Si le récent Un jour de Lone Scherfig avait su être plus qu’un mélodrame corseté et complaisant dans ses effets, son principe narratif aurait pu le rapprocher de Dix hivers à Venise, de Valerio Mielo. Soit une autre variante un brin expérimentale des valses-hésitations amoureuses de Quand Harry rencontre Sally, où la légère sophistication du récit a le bon goût de porter le film au-delà des attentes pré-écrites.

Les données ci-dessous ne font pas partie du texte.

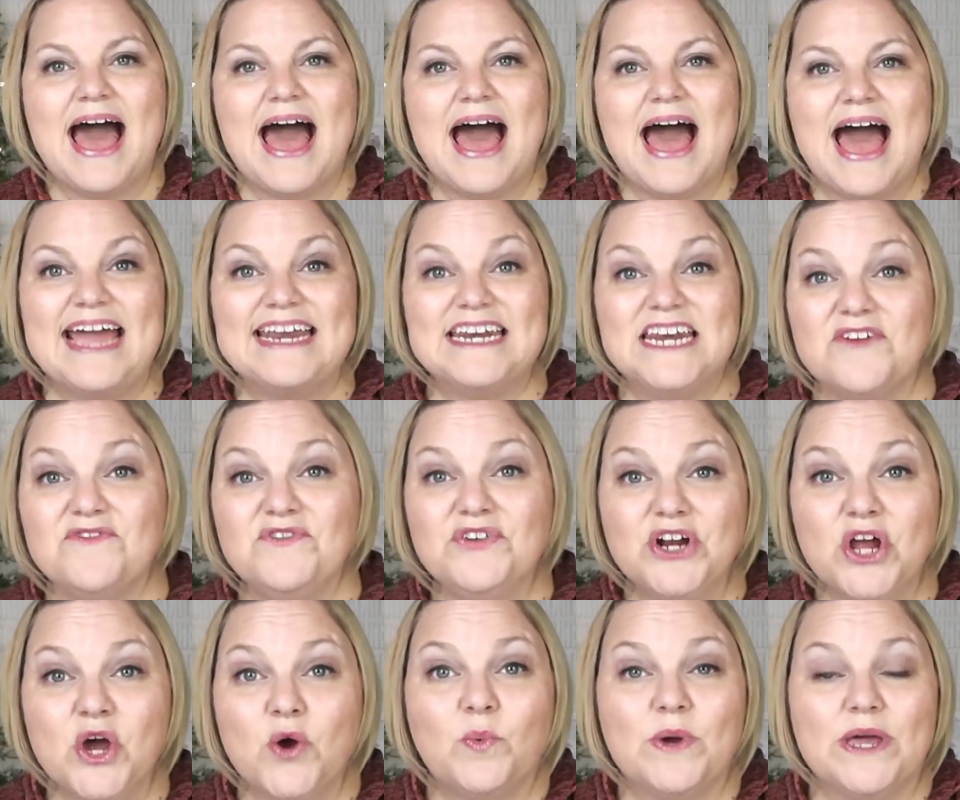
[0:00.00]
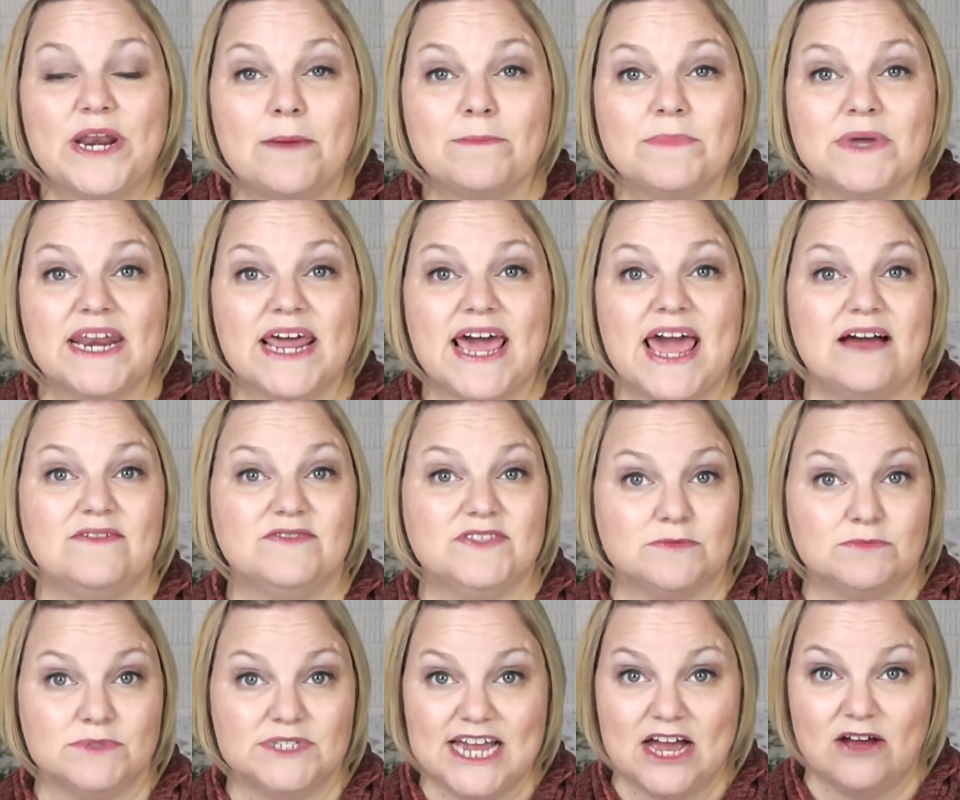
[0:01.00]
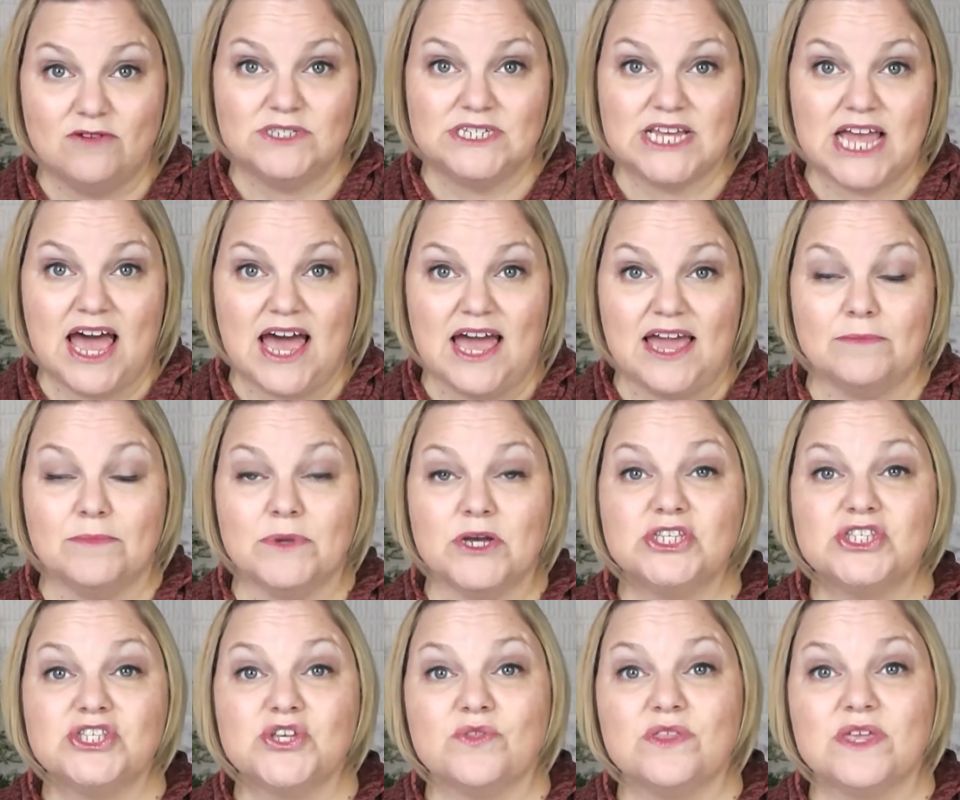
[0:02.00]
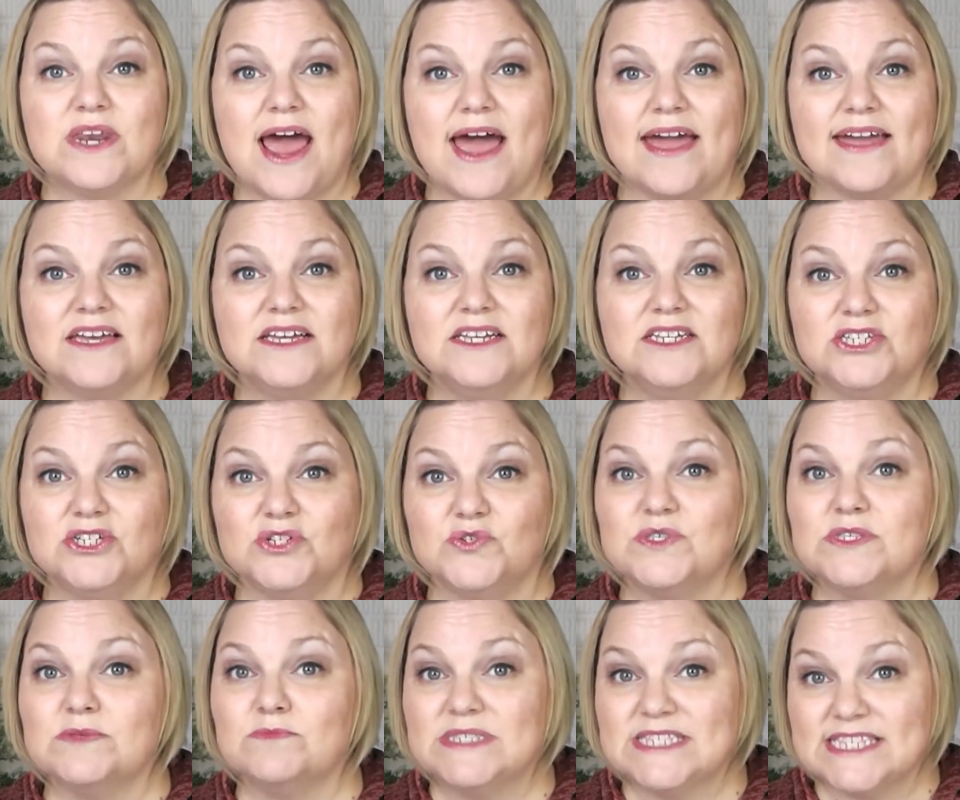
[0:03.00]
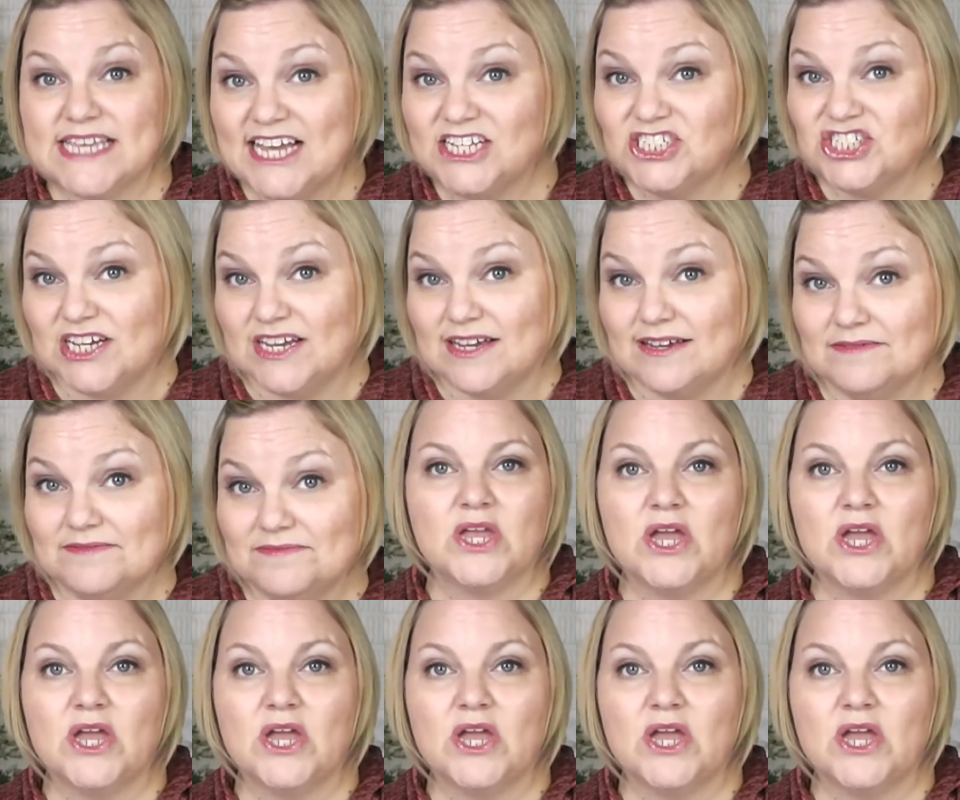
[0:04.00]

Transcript: I never know when I'm going to have some downtime so that I can do some sketching.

Dans Un jour, Jim Sturgess et Anne Hathaway se retrouvent régulièrement à une date anniversaire. Le film de Valerio Mieli est plus malin. Ses tourtereaux à lui, Silvestro (Michele Riondino) et Camila (Isabella Ragonese) se croisent pour la première fois sur un vaporetto vénitien, un hiver, puis se recroisent par hasard au cours des neuf hivers suivants (oui, le hasard a ses limites dans un scénario, et c’est parfois un peu trop évident), entre une cité des Doges et une Russie départies toutes deux de leur imagerie touristique, avant de se mettre enfin ensemble. Et un hiver durant trois mois, cela laisse une marge aux scénaristes pour agencer les dates de rencontres en une suite irrégulière, un peu plus proche de l’aléatoire. Mais il est vrai que les enjeux ne sont pas tout à fait les mêmes. Les rencontres du film américain, à date fixée par avance, sont des échéances annoncées de bilans pour l’un, pour l’autre, pour eux : le spectateur découvre leur nouvel état, compare avec l’ancien, comble l’ellipse annuelle par la déduction et un peu d’imagination, anticipe la suite des trajectoires avant que l’objectif soit atteint. Dans le film italien, attribuer les rencontres au hasard — et les mettre en scène comme telles — dilue d’entrée de jeu les attentes dans l’incertitude, un réel suspense de la redécouverte des personnages, l’anticipation d’une ellipse franche dont certains détails ne pourront qu’être imaginés, suggérer que le film pourrait réserver autre chose qu’un happy-end.
De 2 à 1 + 1
C’est que Valerio Mieli n’est pas seulement malin : il s’intéresse assez sérieusement à ses personnages pour ne pas les laisser au seul état de marionnettes d’une comédie romantique à concept. C’est pourquoi il s’attache à jouer le jeu de son petit dispositif jusque assez loin, principalement par l’écriture, creusant l’idée des rencontres de hasard, de la découverte renouvelée, surtout les vies menées par chacun dans les ellipses, en solitaire, et dont on ne recueille à chaque rencontre que les bribes et le résultat à l’instant T. Il se produit dès lors un effet perturbant à point nommé l’attente classique de la comédie romantique « coucheront, coucheront pas » : l’attente secondaire, celle de découvrir les personnages sous un jour nouveau, monte au premier plan. D’hiver en hiver, d’allers en retours entre Venise et la Russie, de scènes où on croit bien qu’ils vont craquer en rencontres carrément avortées, Silvestro et Camila accumulent chacun hors champ un bagage personnel, laissant découvrir à chaque apparition (et non forcément à chaque rencontre, c’est-à-dire que ce qu’on découvre n’est plus soumis à la présence de l’autre) les directions parfois surprenantes, jamais toute tracées (ainsi, la douleur parfois s’estompe, parfois non), que leurs vies ont prises, laissant le champ libre à l’imagination pour reconstruire les parcours intimes. Ainsi, à partir de personnages écrits pour se réunir à la fin, le film arrive à mettre en évidence des personnages existant par eux-mêmes et ouverts à tous les possibles : plus seulement l’histoire d’un désir attendant d’être assouvi, mais celle des deux vies qu’il implique. Et il faut bien dire que dans la comédie romantique actuelle, des regards comme celui-là sur les personnages nous manquent.